▶ EXCERPTED RECORDS
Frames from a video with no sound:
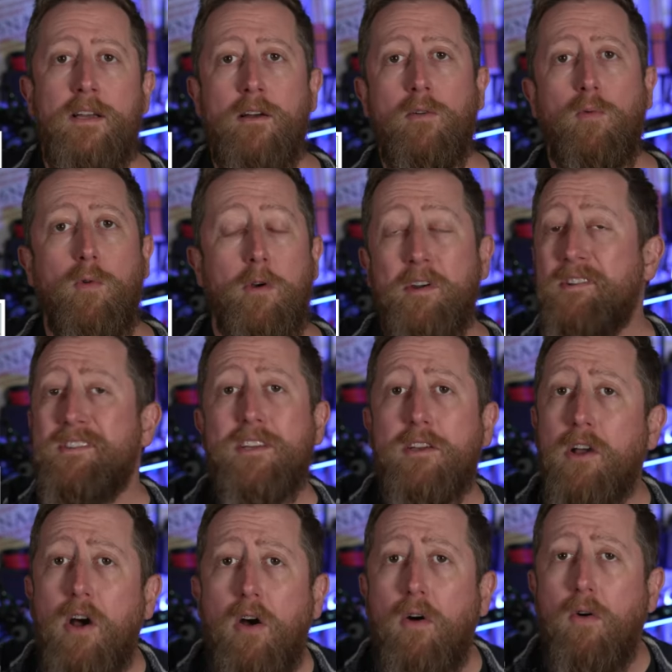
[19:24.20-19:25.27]
Where does it
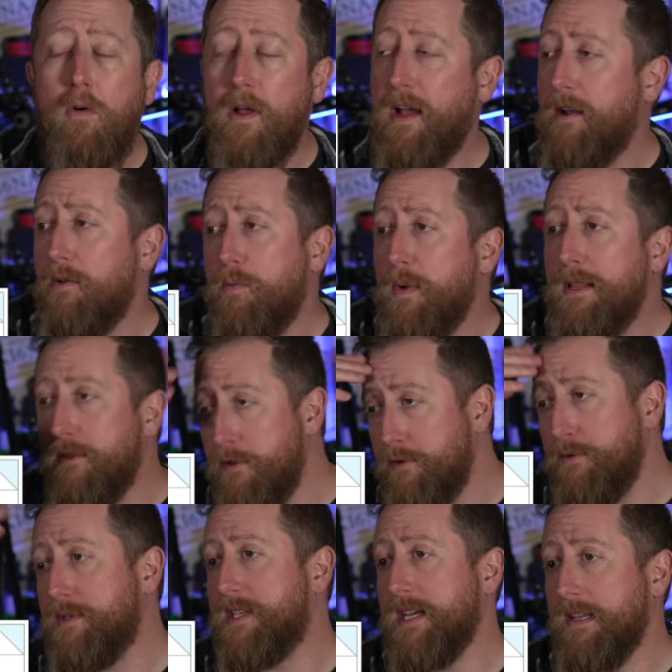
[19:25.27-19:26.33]
go? How did we
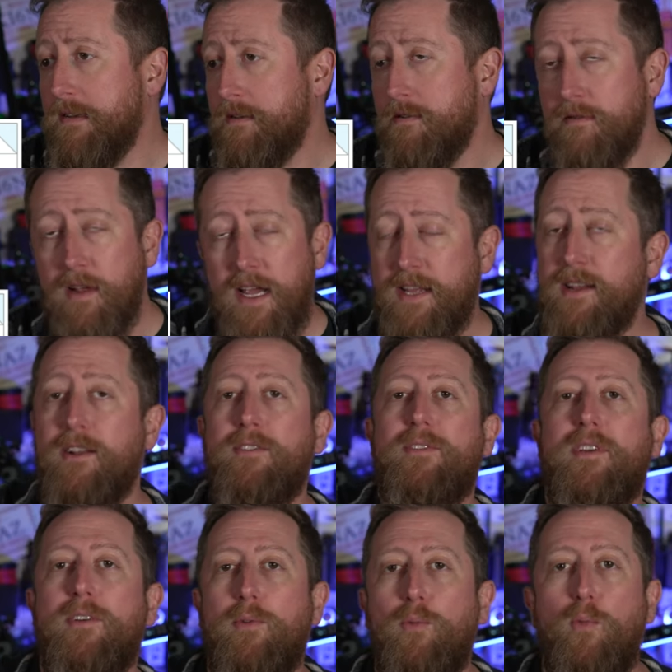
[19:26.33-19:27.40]
lose it? You know,
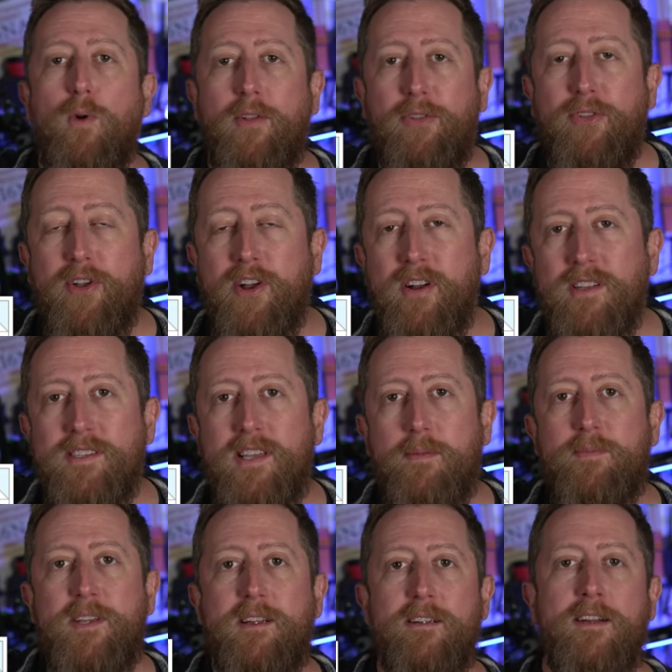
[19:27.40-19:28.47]
what's the
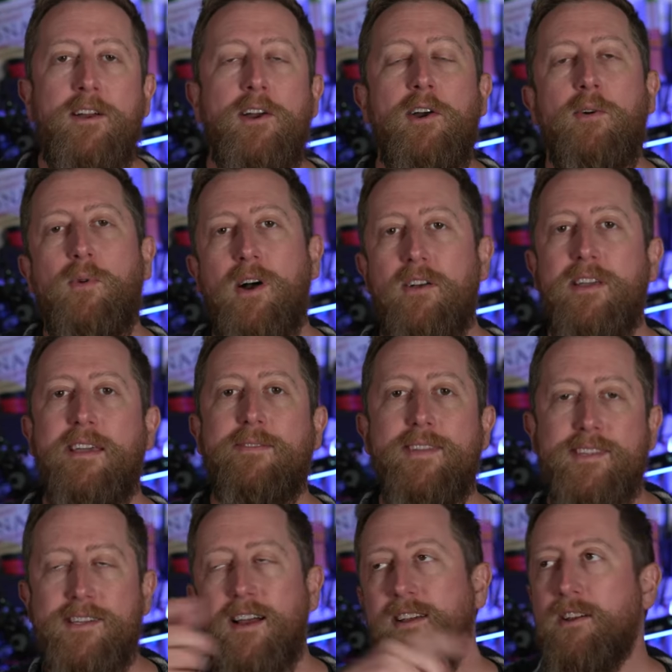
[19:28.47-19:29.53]
concept here? Well, if
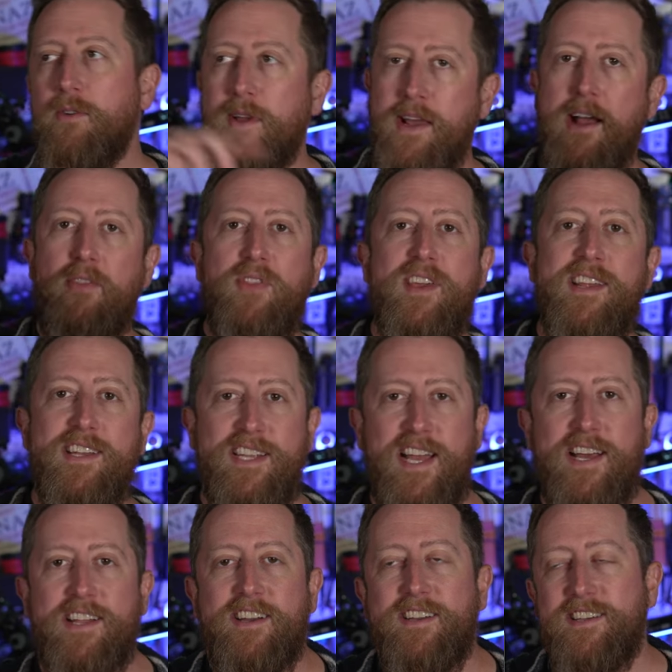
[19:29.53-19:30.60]
it's not going out the
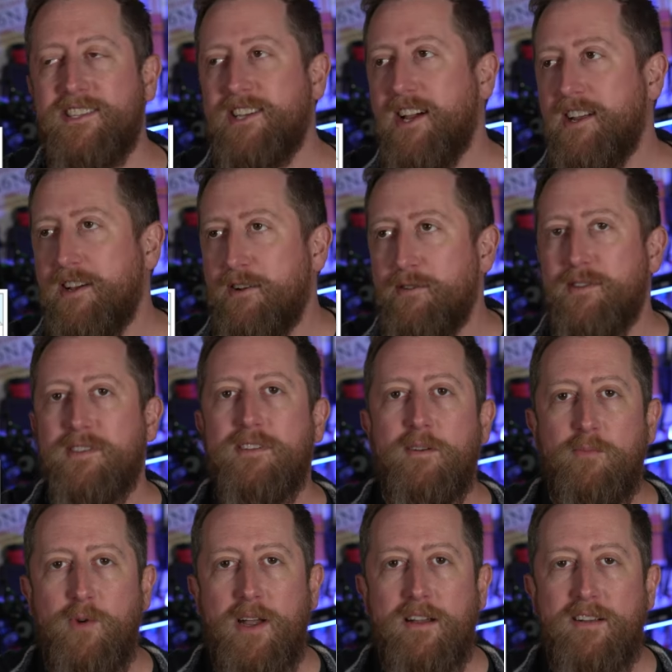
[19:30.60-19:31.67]
antenna, it's got to go
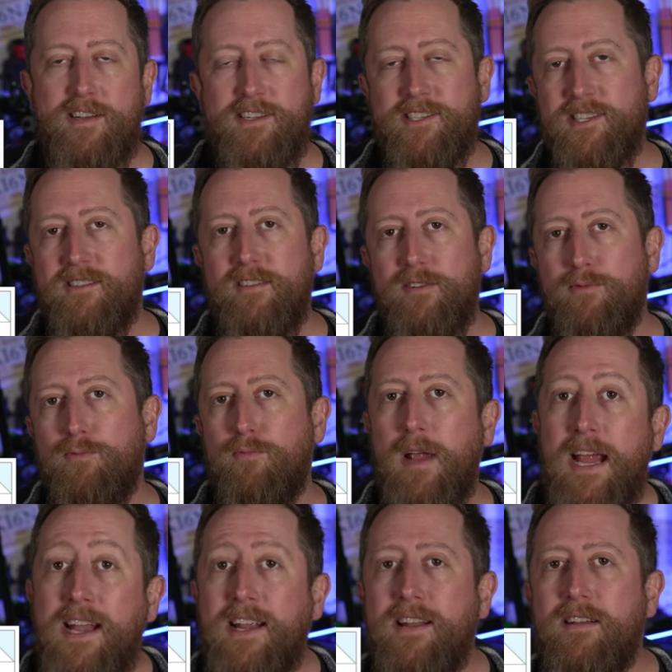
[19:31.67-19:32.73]
somewhere, and it's still
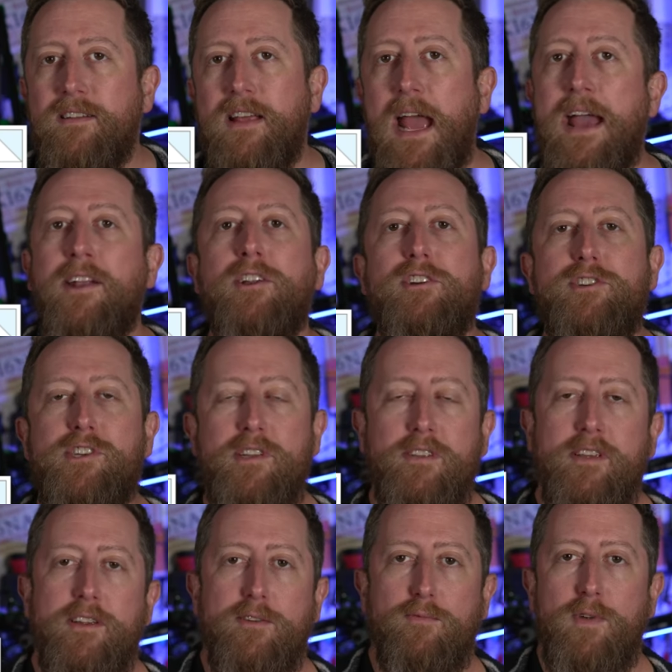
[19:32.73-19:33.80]
radiated energy
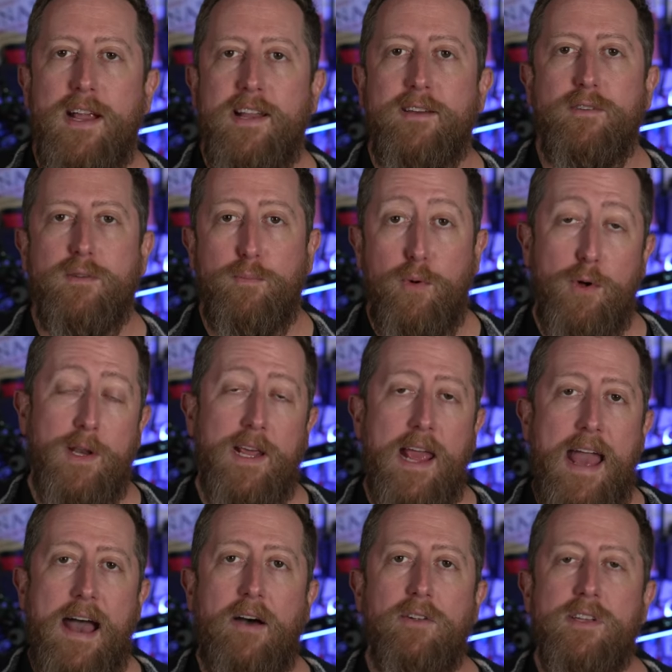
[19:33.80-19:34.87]
that your radio is putting
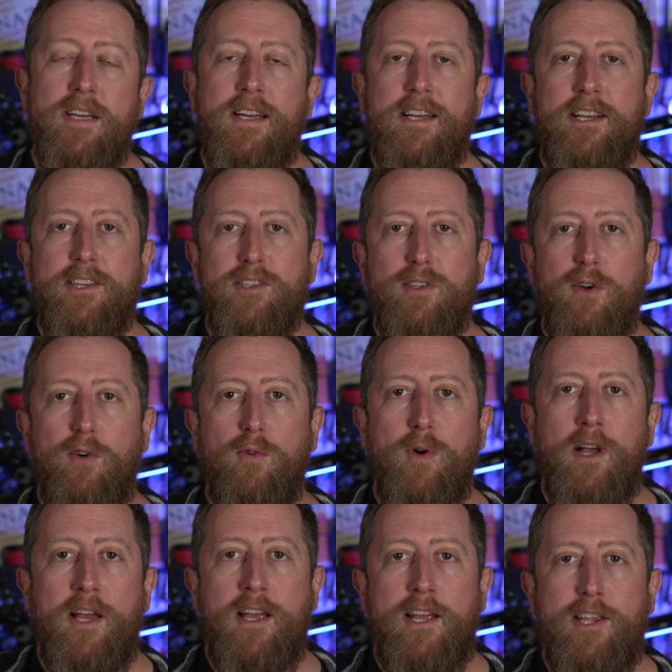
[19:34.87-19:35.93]
out. So
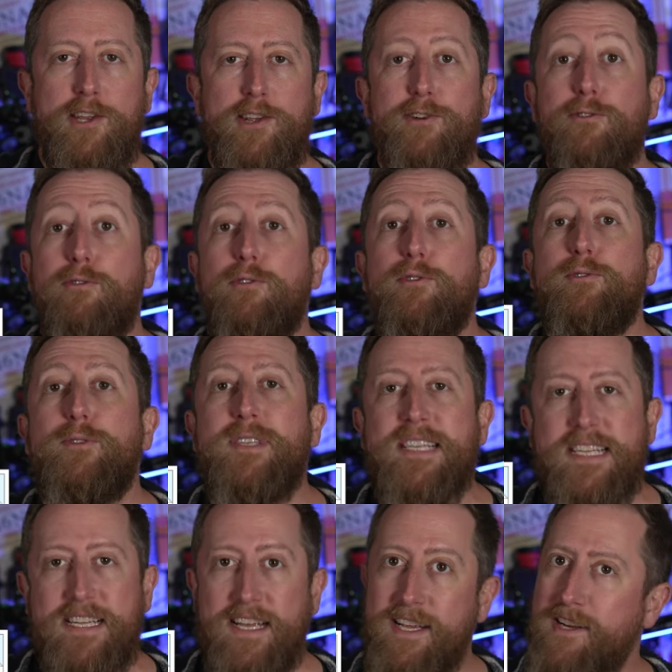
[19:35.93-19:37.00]
you lose
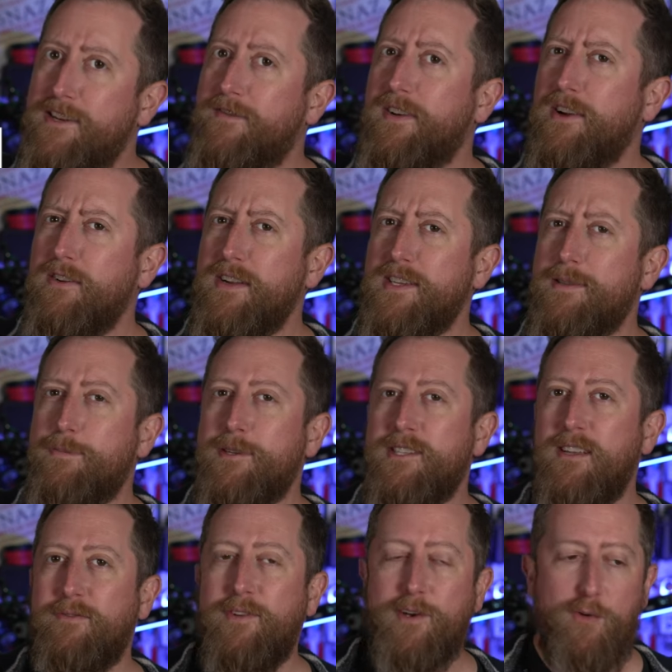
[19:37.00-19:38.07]
it in a very
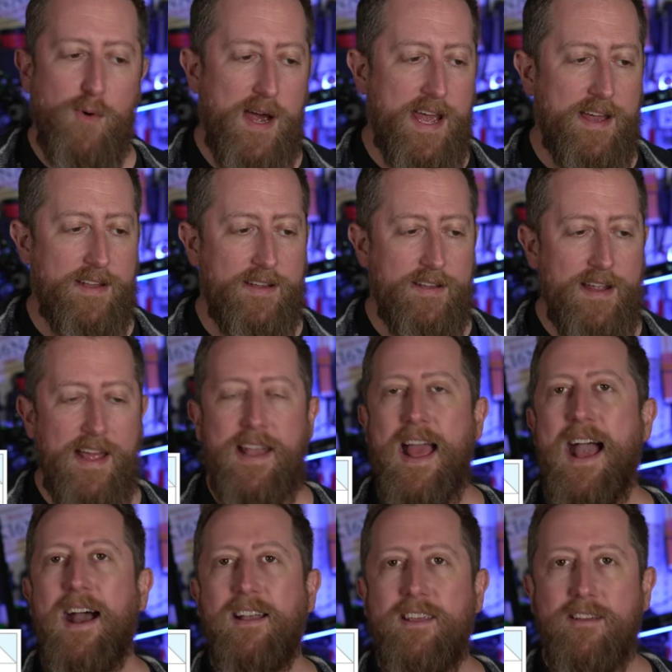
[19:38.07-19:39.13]
specific way. And, and
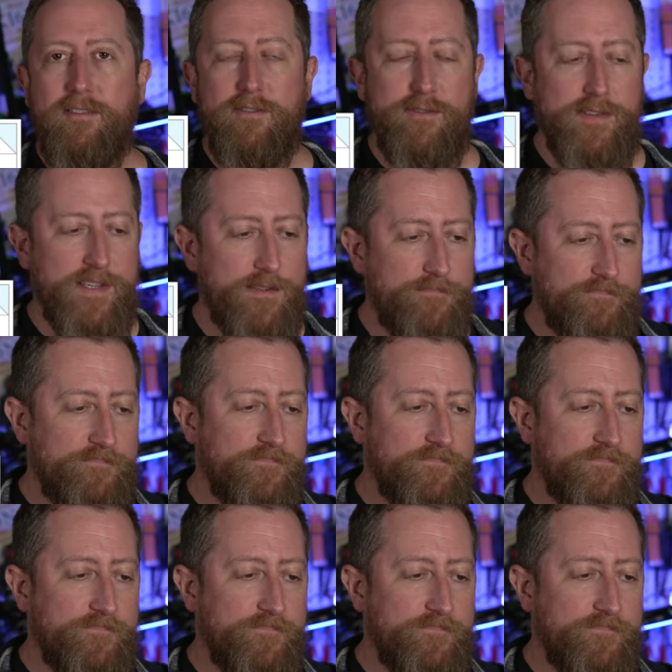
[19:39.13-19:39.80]
how do you lose it?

▶ TO DO
Pictures are to be left out when the entries above are repeated exactly.

▶ ANSWER FOR THIS EXERCISE
Frames from a video with no sound:
[19:24.20-19:25.27]
Where does it
[19:25.27-19:26.33]
go? How did we
[19:26.33-19:27.40]
lose it? You know,
[19:27.40-19:28.47]
what's the
[19:28.47-19:29.53]
concept here? Well, if
[19:29.53-19:30.60]
it's not going out the
[19:30.60-19:31.67]
antenna, it's got to go
[19:31.67-19:32.73]
somewhere, and it's still
[19:32.73-19:33.80]
radiated energy
[19:33.80-19:34.87]
that your radio is putting
[19:34.87-19:35.93]
out. So
[19:35.93-19:37.00]
you lose
[19:37.00-19:38.07]
it in a very
[19:38.07-19:39.13]
specific way. And, and
[19:39.13-19:39.80]
how do you lose it?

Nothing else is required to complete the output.